GDT-like algorithm based on the protein fatgraph model
Let Dsub(i) be a subgraph of D obtained by taking three vertices {wi, wi+1, wi+2} and the edges connecting them in D. Let Tsub2(i) be a subgraph of T that it is obtained by taking Tsub(i) together with all the edges connected to the nodes in Tsub(i) and the endpoints of those edges (ie "increase" the subgraph by 1 edge + node pair) . If d(i) < r, "grow" the subgraph Dsub(i) by one edge/node pair by selecting all edges connected to vertices in Dsub(i) and the terminal vertices of those edges.
Discussion
It is a subgraph, centered around the hydrogen bond, of the graph consisting of the backbone and all hydrogen bonds in a protein. The central bond determines the signed length of the bond, which is the distance, measured from the donor to the acceptor, between the central. If the distance between the two endpoints of the central bond is greater than 2w, the H-bond pattern is not connected, which can be indicated by.
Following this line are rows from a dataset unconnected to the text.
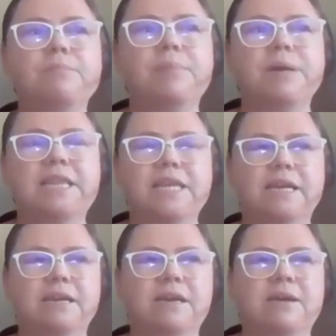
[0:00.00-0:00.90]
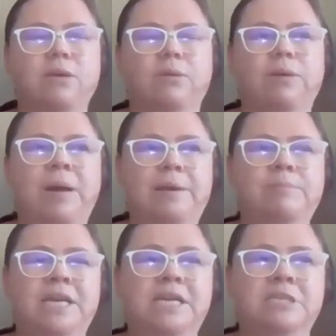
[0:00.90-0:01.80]
But I think
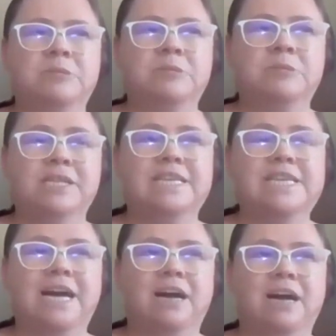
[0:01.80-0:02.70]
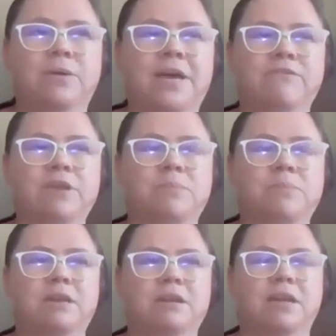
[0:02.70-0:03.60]
my experience now, having
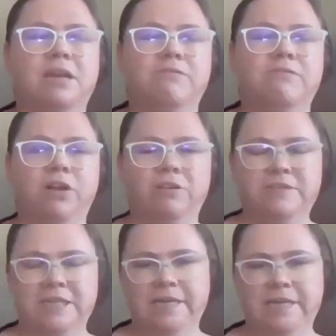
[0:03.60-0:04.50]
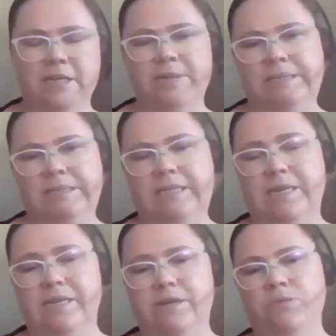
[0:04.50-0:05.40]
been involved a little bit
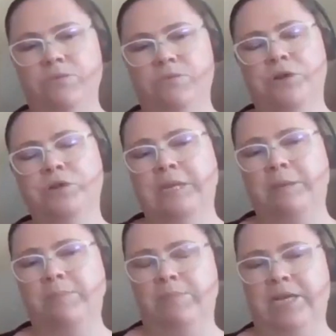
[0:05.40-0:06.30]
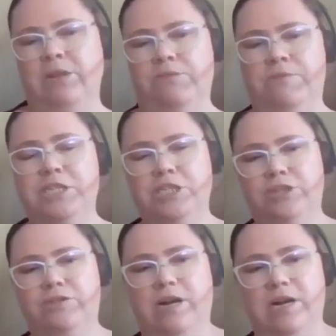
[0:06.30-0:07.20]
in recruiting public health
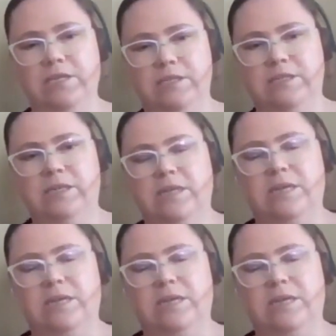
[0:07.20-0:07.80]
registrars,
Rotation prediction by H-bond pattern matching
Method
Thus, for each hydrogen bond in the training data set, we obtain multiple H-bond samples, one for each parameter combination. For each of the remaining H-bond patterns, we collect the associated SO(3) rotations for each bond, which are then fed into the clustering algorithm. For each hydrogen bond in the protein, H-bond patterns are obtained using the same sets of parameter combinations as used in the training phase.
Results
If a match is found, we get the bond rotation score that is the center of the largest cluster, along with the score for that score, which is the score associated with the cluster. For each of the remaining H-bond patterns with the associated SO(3) rotations, we performed a clustering analysis (for a description of the clustering algorithm in [73]) and calculated the score for each of them. In other words, an atom is included in the H-bond pattern only if the distance (along the backbone and tertiary bond edges) from it to any end of the central bond is less than or equal to the window size and that no more than one tertiary is crossed in the distance calculation bond.
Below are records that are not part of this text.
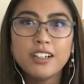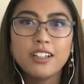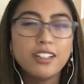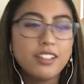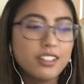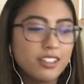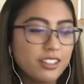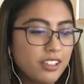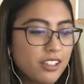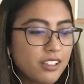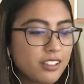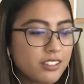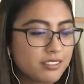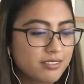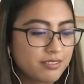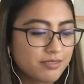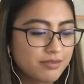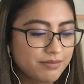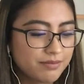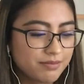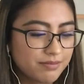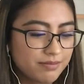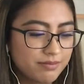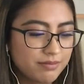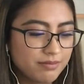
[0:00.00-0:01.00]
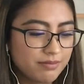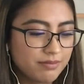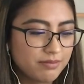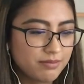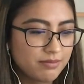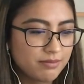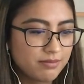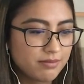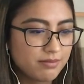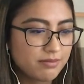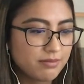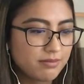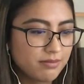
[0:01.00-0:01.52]

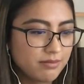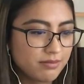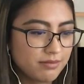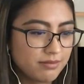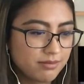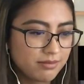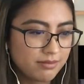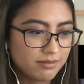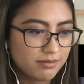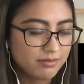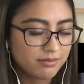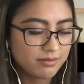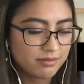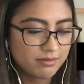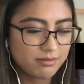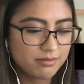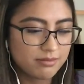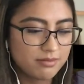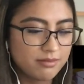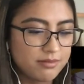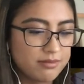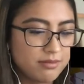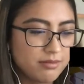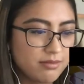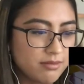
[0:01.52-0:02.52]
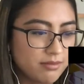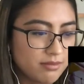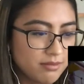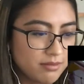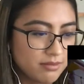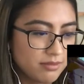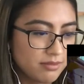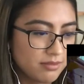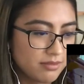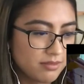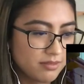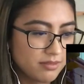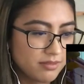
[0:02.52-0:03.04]

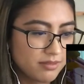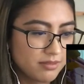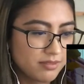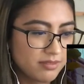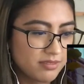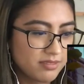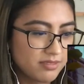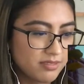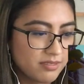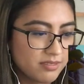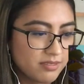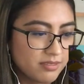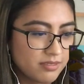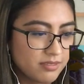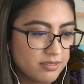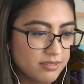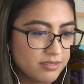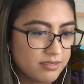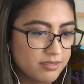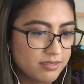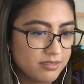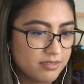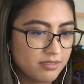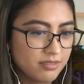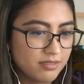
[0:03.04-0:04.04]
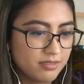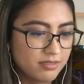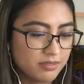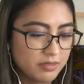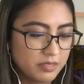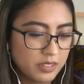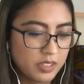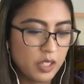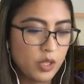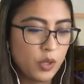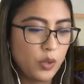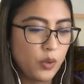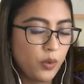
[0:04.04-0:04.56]

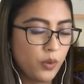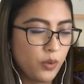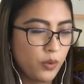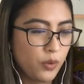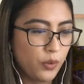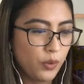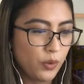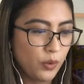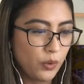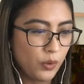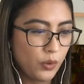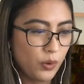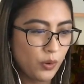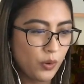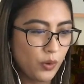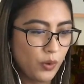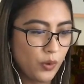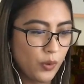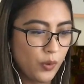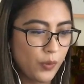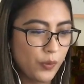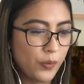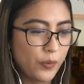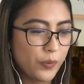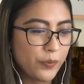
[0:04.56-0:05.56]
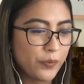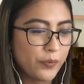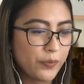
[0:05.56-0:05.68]
(silence)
Rotation prediction by H-bond pattern alignment
Method
Using the above translation method, we can calculate the H-bond sequence list and the associated spin value from our training data set. The same procedure is used for proteins whose H-bond rotations are to be predicted. Our prediction for spin along is the spin value associated with the H-bond sequence that best matches (a).
Results
We also investigated the effect of different gap scores using the simplest substitution matrix; 1 along the diagonal (match) and -1 elsewhere (mismatch), with different gap scores. Perhaps surprisingly, the prediction accuracy using this simple substitution matrix was very similar to the result obtained using a large twist penalty (Table 22). There was a decrease in accuracy when the gap score was set to 0 and a relatively large improvement when it was set to -5.
Discussion
It is also possible that further development of the substitution matrix may improve prediction accuracy. 10] Andersen, Jørgen Ellegaard, Borot, Ga¨etan, Chekhov, Leonid O. and Orantin, Nicolas. ABCD topological recursion. We also show distributions of the same data, filtered by the number of leaves Figure B.2 and by the number of strands Figure B.3.